Problem requirements = Leave the pictures behind and repeat all the entries exactly.

Exercise inputs =

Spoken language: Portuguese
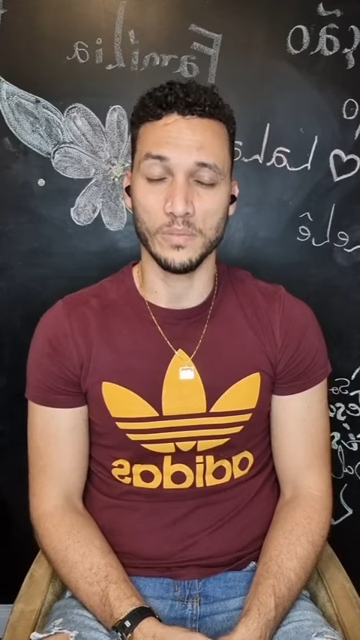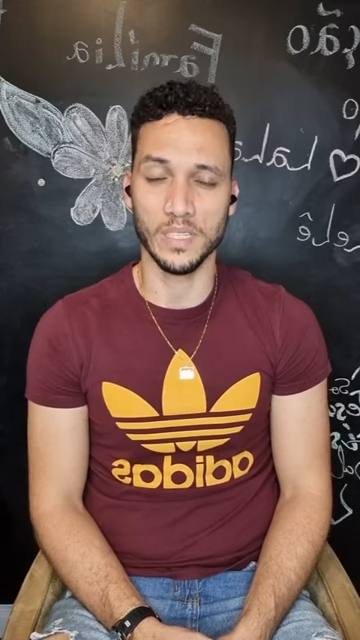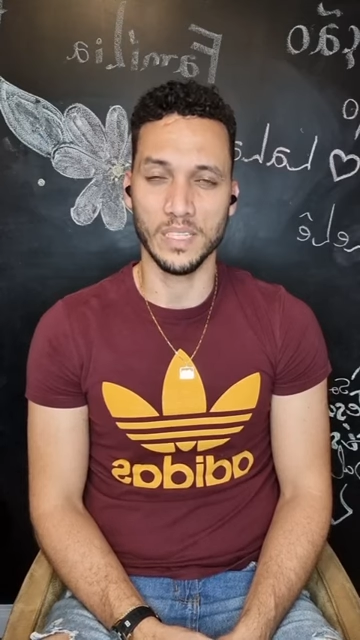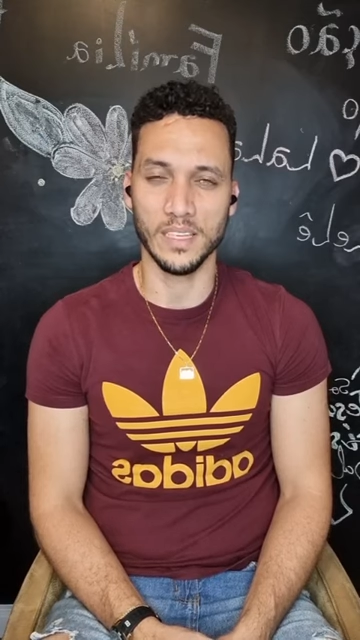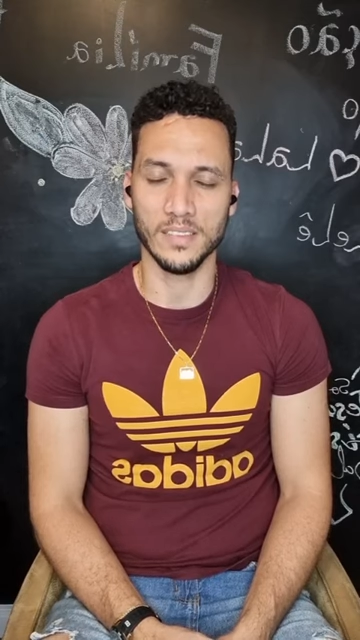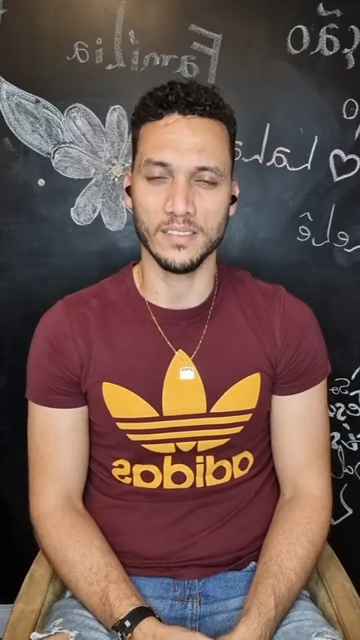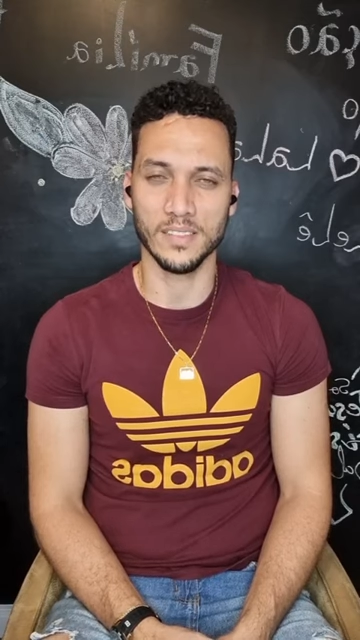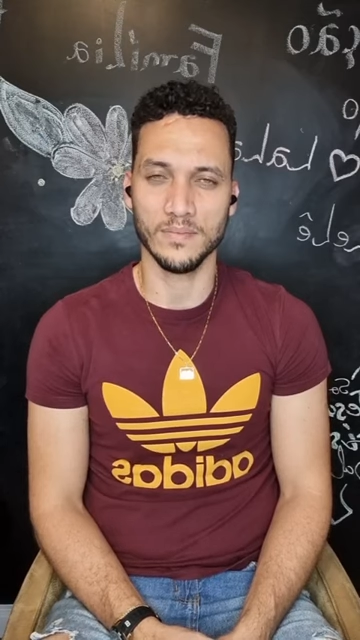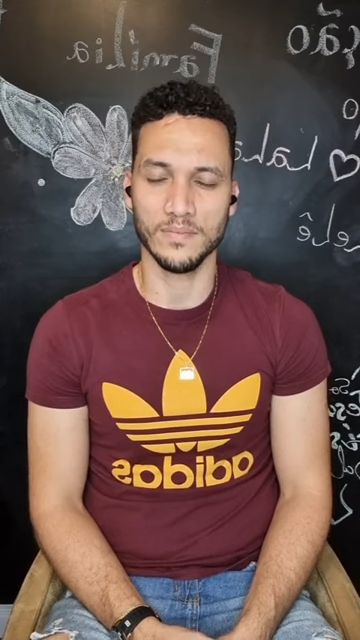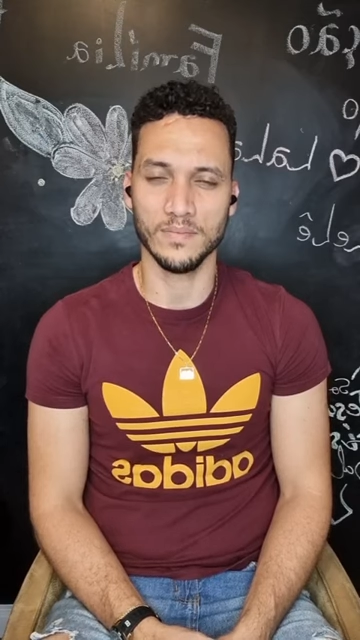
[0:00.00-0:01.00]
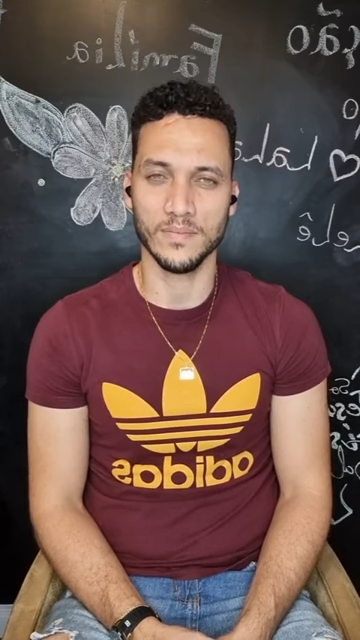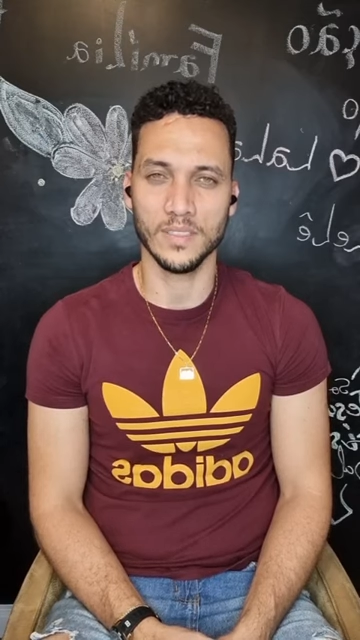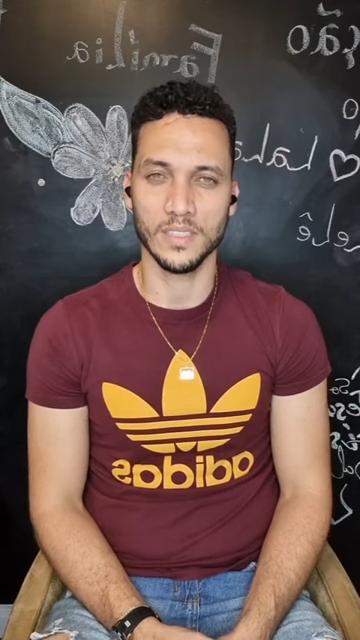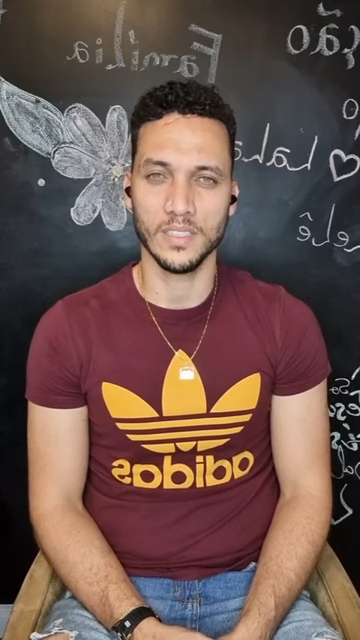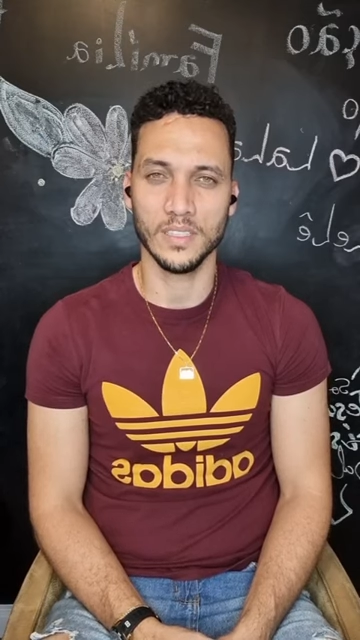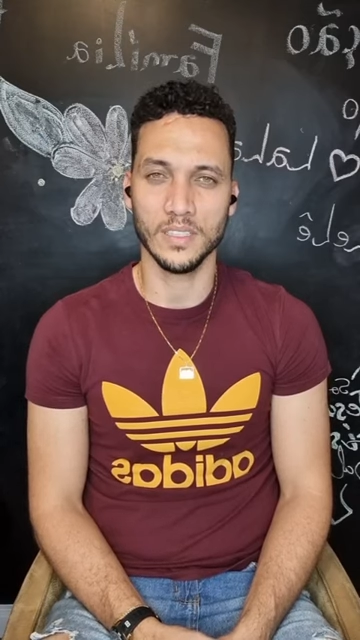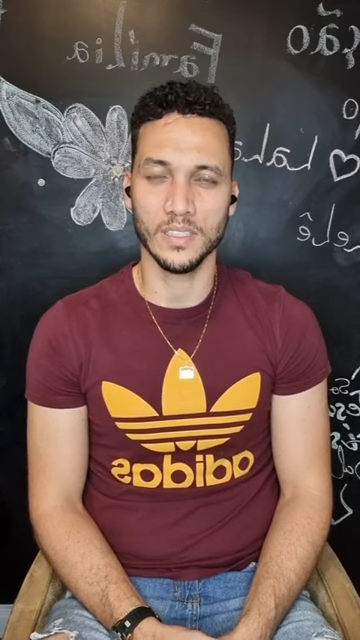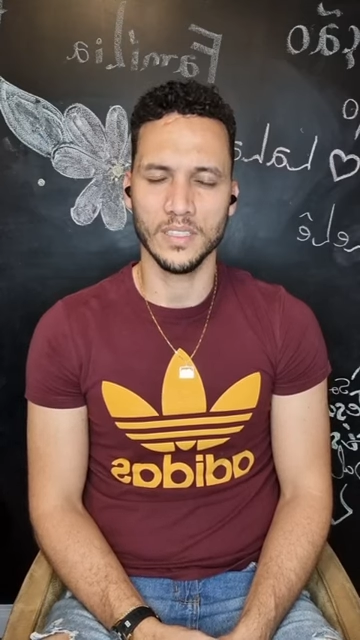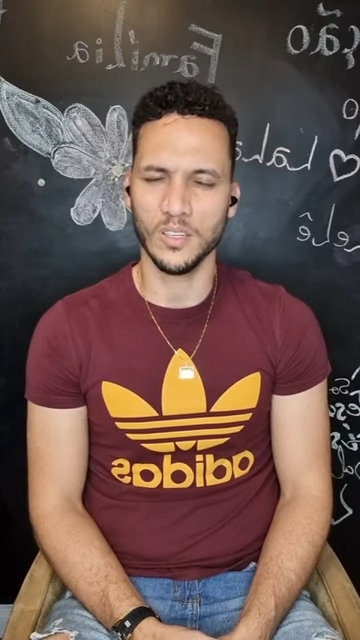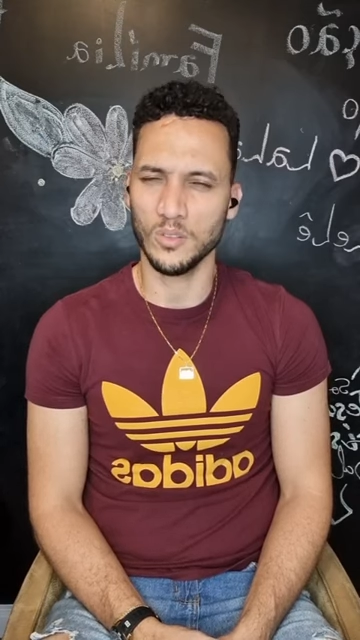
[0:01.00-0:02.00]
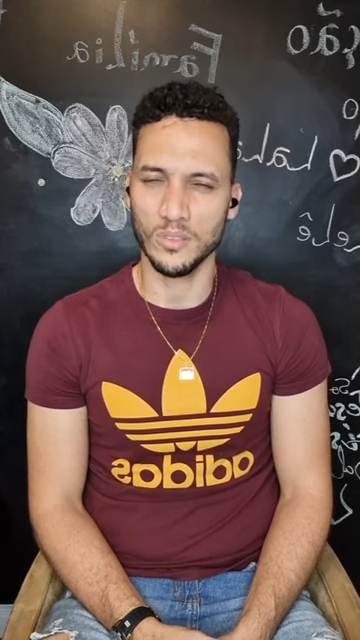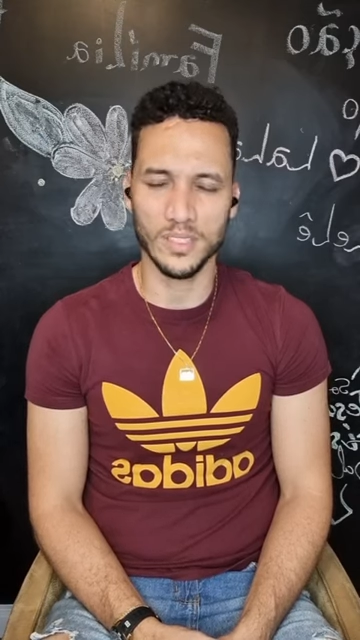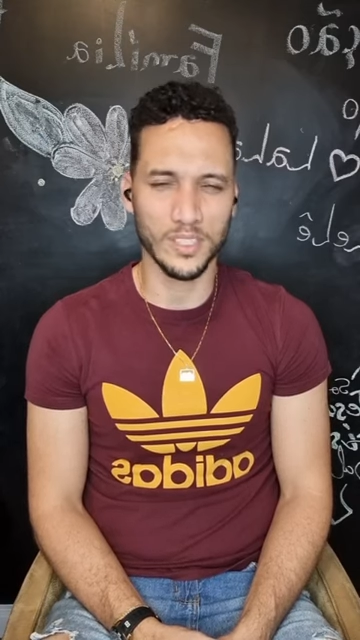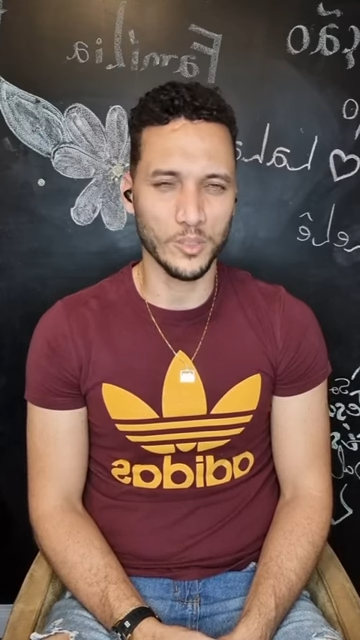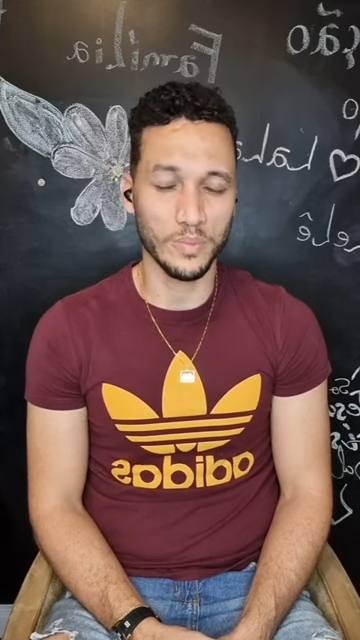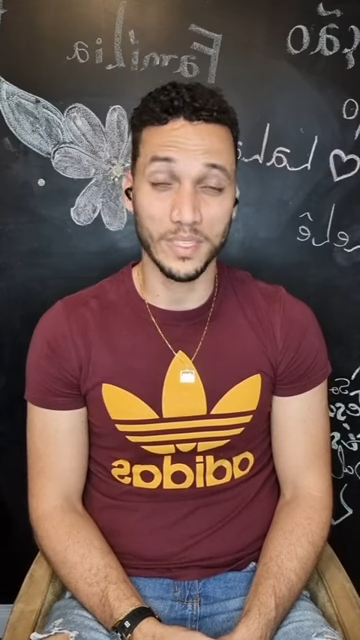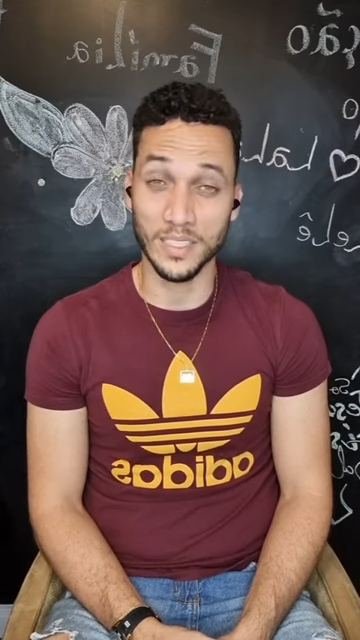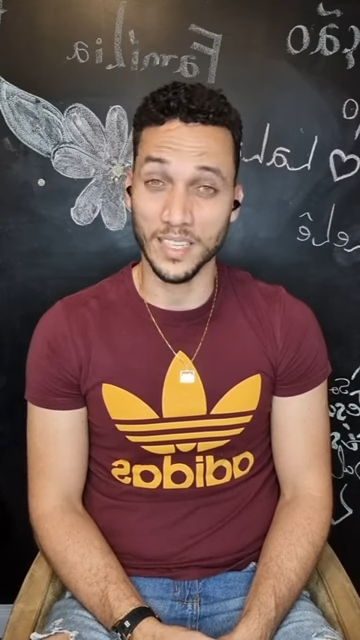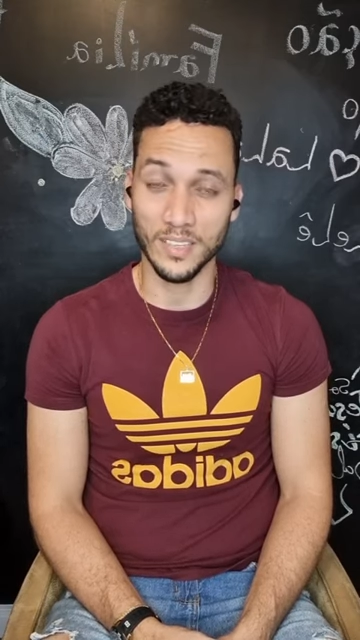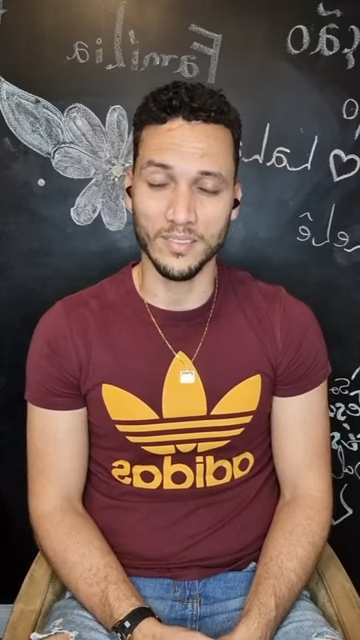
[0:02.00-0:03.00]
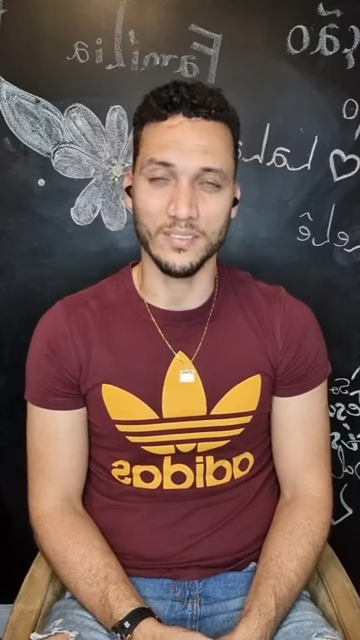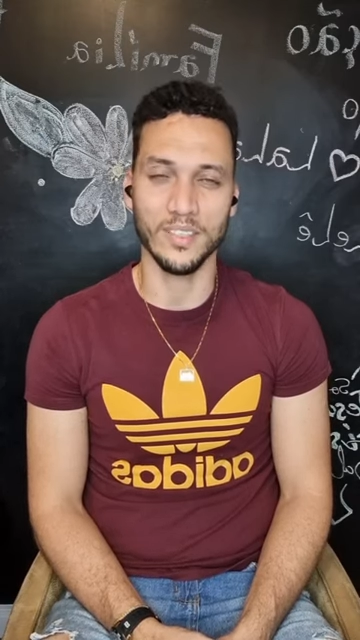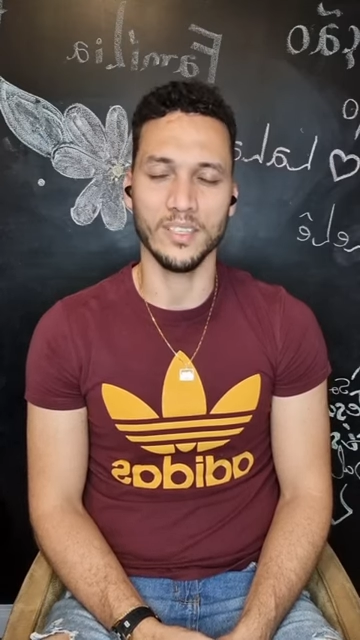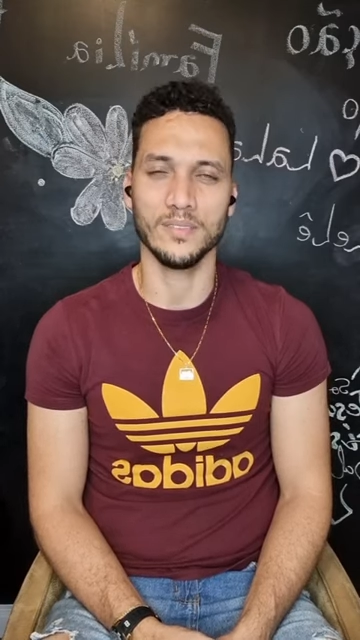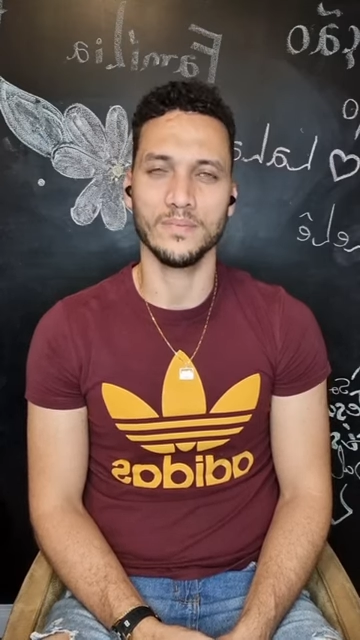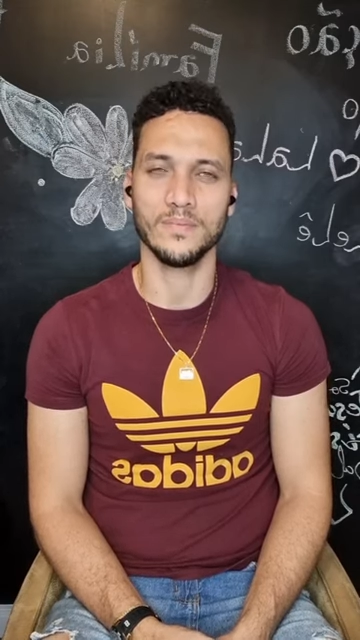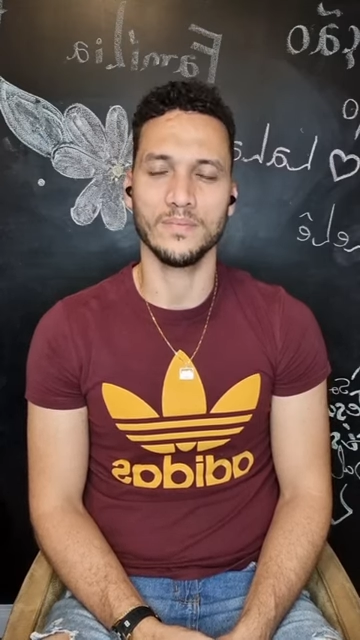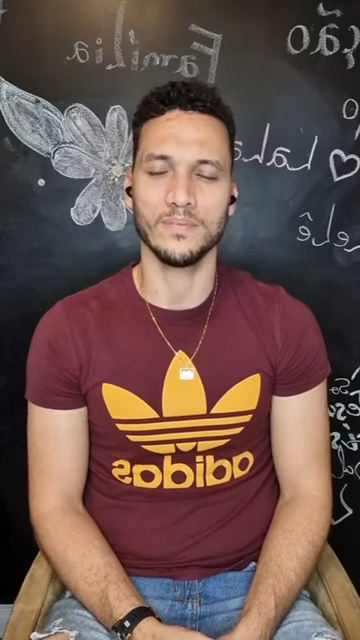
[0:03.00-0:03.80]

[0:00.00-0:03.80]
experiência que eu não desejo para ninguém viver.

Result for this exercise =
Spoken language: Portuguese
[0:00.00-0:01.00]
[0:01.00-0:02.00]
[0:02.00-0:03.00]
[0:03.00-0:03.80]

[0:00.00-0:03.80]
experiência que eu não desejo para ninguém viver.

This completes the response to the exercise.